Bryan Henry On Conservatism and Obamacare
Educator, Kingwood resident, and Kingwood Area Democrat Bryan Henry makes the perfect analysis on conservatives and their opposition to Obamacare.
Conservatism and Obamacare
Edmund Burke, the 18th century Anglo-Irish statesman and founder of conservatism, criticized the radical democrats of the French Revolution for thinking that they could force reality to conform to their ideals and principles, and for failing to appreciate that the complexity of society forbids simple, pure formulas from explaining all of its operations. For Burke, conservatism meant skepticism about the ability of man to reform and improve society based on abstract theories. Conservatism meant pragmatism in the face of changing circumstances; it was the radicals who imposed speculative theories onto the world. Conservatism was about preserving existing institutions, making incremental changes, and improving what already exists through empirical trial-and-error rather than wholesale reformation. The radicals were the ones with grand schemes to remake the world, threatening to do away with long-existing practices.
Today, too many conservatives have become radicals attempting to remake society based on speculative, abstract formulas. They start with pure principles like “limited government” and “free markets” and then refuse to acknowledge that the complexity of society and institutions simply cannot be explained, much less fixed or improved, by the use of such platitudes. Saying the words “limited government” does not solve the problem of gun violence or climate change, and the phrase “free markets” is not a plan to deal with stagnant wages or rising health care costs. When confronted with the problem of how to address long-term funding for programs like Social Security and Medicare, programs that have been developed and changed incrementally over many decades, the conservative response is to remake them in the image of “free market” and “limited government” ideology. Privatize Social Security. Turn Medicare into a voucher system. In other words, completely transform programs that work in order to satisfy an ideological vision, redesign institutions without regard for the benefits they provide to real people.

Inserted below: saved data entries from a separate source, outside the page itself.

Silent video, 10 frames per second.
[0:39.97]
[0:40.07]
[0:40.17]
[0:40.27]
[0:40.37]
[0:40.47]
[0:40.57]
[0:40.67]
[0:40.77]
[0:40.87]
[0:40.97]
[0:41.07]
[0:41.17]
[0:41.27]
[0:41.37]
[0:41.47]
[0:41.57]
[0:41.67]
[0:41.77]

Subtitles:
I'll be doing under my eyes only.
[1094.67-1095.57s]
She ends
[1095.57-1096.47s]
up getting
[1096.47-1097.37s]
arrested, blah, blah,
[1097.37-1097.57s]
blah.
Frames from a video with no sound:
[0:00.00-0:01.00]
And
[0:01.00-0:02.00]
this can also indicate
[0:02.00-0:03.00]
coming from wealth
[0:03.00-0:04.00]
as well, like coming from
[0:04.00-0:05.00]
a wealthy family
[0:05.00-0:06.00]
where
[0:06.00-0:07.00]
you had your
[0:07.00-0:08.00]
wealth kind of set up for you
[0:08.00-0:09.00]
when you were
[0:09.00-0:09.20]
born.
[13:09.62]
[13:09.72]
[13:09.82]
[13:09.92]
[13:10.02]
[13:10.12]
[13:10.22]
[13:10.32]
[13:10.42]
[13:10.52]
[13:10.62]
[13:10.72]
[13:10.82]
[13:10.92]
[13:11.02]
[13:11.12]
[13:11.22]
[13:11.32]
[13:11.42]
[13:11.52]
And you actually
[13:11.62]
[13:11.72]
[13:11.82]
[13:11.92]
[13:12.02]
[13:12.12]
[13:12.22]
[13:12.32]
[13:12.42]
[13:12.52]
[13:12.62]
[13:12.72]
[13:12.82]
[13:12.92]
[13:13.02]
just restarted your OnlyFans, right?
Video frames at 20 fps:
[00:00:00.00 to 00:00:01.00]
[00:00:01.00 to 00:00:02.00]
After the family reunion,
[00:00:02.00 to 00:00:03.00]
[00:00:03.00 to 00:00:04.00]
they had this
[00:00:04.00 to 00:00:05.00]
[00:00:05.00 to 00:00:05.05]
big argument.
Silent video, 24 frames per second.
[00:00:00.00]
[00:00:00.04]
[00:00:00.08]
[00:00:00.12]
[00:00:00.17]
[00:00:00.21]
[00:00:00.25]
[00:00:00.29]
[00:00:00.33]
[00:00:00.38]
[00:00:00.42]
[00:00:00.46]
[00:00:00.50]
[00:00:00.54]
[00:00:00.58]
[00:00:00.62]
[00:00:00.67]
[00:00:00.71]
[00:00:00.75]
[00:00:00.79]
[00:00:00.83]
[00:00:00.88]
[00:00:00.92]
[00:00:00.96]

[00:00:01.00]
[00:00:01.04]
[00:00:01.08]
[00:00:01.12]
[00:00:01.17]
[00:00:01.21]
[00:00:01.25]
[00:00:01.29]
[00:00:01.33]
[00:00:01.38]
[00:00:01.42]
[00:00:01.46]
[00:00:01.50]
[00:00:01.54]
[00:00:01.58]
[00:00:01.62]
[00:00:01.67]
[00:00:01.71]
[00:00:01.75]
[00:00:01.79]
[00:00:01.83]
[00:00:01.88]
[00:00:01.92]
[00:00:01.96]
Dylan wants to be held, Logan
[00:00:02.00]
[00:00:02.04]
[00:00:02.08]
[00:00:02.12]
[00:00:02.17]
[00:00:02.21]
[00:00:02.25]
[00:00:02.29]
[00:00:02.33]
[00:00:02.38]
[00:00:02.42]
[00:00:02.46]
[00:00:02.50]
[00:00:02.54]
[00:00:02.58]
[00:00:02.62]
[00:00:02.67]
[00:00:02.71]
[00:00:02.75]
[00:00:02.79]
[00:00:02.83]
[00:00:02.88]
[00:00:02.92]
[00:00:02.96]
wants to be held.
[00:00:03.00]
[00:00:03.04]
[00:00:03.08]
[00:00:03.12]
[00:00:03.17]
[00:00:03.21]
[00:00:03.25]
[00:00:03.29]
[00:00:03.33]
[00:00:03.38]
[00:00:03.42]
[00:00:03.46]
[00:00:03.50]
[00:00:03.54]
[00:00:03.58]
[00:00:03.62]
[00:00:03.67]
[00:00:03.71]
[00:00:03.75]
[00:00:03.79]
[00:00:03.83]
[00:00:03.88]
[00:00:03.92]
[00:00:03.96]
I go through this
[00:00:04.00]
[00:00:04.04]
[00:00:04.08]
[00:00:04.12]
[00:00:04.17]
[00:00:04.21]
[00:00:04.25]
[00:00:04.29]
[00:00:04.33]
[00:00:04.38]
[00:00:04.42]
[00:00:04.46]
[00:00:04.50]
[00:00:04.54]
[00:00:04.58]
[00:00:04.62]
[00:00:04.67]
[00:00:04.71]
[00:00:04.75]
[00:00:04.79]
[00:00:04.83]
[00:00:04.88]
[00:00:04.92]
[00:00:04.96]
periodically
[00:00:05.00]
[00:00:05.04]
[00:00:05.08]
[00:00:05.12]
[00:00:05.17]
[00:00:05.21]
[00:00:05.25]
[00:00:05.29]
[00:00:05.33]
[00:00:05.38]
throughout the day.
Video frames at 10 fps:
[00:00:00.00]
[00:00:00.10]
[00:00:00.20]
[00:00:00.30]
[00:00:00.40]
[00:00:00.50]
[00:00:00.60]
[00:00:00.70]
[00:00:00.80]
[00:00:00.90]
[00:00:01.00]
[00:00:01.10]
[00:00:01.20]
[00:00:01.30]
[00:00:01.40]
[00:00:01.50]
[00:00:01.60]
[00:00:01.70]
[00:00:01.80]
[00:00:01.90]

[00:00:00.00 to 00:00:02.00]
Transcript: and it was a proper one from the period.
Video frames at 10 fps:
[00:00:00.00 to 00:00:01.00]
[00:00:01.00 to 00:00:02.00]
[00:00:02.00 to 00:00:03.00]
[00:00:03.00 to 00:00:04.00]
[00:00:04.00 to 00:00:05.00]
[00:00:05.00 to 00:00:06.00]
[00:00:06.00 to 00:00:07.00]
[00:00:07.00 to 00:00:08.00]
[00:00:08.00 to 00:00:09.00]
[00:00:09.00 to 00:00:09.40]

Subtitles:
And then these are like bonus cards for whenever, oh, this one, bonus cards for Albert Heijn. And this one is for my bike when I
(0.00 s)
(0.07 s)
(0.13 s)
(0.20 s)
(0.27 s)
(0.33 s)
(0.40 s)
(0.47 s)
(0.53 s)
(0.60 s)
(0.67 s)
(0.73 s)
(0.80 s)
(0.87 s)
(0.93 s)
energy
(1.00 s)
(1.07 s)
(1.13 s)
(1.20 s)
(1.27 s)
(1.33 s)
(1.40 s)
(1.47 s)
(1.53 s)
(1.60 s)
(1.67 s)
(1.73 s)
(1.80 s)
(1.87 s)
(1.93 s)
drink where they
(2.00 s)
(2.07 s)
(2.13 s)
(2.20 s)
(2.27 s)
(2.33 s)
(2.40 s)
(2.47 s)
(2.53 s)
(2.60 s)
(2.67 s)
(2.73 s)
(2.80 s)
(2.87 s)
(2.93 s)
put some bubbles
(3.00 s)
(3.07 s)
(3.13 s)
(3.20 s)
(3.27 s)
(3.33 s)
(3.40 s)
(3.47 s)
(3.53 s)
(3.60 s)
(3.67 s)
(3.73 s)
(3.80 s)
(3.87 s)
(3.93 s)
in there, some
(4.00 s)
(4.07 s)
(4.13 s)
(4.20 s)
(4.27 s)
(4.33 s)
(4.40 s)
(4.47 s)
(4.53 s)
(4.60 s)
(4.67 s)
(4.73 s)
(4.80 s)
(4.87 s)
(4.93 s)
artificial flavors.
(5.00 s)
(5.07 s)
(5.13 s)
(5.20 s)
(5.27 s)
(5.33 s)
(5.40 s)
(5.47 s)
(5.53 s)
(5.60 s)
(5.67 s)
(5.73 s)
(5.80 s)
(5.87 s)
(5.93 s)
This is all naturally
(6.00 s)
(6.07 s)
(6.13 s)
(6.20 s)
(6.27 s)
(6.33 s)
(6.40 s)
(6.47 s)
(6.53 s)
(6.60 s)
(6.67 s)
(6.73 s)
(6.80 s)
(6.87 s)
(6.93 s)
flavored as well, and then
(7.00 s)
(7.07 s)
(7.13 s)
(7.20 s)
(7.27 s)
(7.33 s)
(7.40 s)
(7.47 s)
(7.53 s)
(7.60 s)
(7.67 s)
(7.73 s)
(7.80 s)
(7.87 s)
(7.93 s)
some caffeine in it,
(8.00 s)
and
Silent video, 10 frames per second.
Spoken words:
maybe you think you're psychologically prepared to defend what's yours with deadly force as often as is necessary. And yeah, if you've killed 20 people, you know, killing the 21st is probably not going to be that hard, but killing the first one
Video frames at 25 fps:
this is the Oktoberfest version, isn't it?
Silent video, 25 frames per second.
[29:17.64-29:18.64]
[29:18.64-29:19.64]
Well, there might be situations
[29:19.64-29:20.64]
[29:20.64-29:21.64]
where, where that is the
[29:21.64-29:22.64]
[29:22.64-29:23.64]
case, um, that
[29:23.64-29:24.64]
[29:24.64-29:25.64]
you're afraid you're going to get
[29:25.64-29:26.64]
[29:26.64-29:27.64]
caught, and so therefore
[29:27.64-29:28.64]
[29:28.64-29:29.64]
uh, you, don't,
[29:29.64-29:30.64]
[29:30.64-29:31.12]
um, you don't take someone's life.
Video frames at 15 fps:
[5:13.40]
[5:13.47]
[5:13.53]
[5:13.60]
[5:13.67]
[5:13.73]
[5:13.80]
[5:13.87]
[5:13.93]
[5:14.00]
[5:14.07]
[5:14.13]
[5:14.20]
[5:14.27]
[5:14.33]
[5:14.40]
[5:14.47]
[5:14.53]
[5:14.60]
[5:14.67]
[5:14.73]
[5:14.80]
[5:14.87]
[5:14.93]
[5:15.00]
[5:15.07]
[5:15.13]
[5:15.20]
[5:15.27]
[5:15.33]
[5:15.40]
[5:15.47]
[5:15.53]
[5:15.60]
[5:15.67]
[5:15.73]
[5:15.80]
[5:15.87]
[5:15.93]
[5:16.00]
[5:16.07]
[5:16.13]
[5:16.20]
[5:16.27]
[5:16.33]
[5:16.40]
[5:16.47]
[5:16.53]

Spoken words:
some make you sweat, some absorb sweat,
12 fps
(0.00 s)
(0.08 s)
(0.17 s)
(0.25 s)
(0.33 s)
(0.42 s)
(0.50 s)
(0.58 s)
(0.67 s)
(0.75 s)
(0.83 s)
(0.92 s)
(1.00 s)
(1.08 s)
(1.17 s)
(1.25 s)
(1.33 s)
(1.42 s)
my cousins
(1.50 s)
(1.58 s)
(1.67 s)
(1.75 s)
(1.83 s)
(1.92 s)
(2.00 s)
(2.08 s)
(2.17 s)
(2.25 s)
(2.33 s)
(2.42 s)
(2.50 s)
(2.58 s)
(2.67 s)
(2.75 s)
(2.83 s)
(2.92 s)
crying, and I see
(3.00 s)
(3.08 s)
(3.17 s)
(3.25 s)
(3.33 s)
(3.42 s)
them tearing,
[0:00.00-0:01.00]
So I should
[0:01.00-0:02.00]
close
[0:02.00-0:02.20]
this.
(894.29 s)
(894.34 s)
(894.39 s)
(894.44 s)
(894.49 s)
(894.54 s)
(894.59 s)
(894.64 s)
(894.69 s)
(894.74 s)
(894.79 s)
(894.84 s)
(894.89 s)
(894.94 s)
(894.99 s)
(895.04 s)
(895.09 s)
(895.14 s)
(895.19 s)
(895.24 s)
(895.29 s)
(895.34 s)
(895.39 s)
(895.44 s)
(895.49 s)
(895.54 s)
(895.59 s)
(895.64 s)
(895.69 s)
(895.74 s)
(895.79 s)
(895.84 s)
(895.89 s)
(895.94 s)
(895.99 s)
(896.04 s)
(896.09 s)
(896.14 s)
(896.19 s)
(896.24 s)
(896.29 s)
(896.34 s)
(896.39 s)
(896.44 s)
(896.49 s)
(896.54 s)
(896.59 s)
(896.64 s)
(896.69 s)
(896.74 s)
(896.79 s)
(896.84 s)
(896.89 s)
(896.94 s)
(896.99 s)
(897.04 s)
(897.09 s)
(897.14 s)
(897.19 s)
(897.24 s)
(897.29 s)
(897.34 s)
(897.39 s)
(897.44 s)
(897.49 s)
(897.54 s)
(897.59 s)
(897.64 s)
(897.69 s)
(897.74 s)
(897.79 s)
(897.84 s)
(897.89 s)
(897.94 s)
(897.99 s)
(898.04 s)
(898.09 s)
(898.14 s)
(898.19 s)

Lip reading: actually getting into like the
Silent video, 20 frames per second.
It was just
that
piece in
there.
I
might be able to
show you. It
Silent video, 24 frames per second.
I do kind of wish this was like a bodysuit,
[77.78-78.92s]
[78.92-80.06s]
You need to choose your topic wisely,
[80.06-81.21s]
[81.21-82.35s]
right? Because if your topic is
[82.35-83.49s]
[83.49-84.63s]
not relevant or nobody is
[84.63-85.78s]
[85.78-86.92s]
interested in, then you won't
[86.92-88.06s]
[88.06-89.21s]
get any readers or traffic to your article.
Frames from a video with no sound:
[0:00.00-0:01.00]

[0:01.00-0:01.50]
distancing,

Today’s conservatives, in their desire to reverse engineer a century’s worth of social reform and progress, have become beholden to an attractive, tragically simple ideology. They cling to the laissez-faire ideas that made some sense prior to the Industrial Revolution, but that quickly proved inadequate to deal with the increasing complexity of society. The Progressive Era was a response to a changing reality, a messier reality, and insisting that the political theories compatible with an agrarian society be used today will not bring back the past. It is naïve, wishful thinking to believe that simply by cutting spending and rolling back regulations we can solve our problems. We have responded in pragmatic, trial-and-error fashion over the last century to new problems that have emerged, and if we want to solve the problems that face us now we cannot pretend that complex issues are simple. For example, our health care system is very complex, inefficient, and unjust. The Affordable Care Act attempts to solve some of these problems not by radically changing the system, but by expanding the existing programs and targeting specific flaws with new regulations. The Affordable Care Act expands the private health care industry to increase coverage and utilizes market competition to control costs. Thus, it is the opposite of a government takeover, and is much less radical than conservative proposals to fundamentally change the nature of programs like Medicare.
The implementation of the Affordable Care Act has been a disaster and the legislation is not perfect, but Congress should improve the law with the goal of solving the problems, both lack of access and affordability, that the legislation was designed to solve. The conservative approach would be to solve the problems pragmatically; using whatever means will work, rather than focusing entirely on whether the program conforms to certain ideological principles. Unfortunately, Republicans decided before the law was passed that they did not want to participate in health care reform because it would hurt them politically to help Democrats. Since passage, the Republicans have attempted to obstruct and undermine implementation at every turn, simply calling for the law’s complete repeal even though that would bring back a number of problems that the ACA has already fixed! Daniel McCarthy, the editor of The American Conservative, recently explained why the Tea Party cannot govern: “What they [are] against [is] always more clear than how they could create an alternative – a modern alternative, not simply a return to an idealized past.” Conservatives must abandon their dogmatism and face reality if our two-party system is to solve complex problems and improve society. Solving something is preferable to remaking nothing.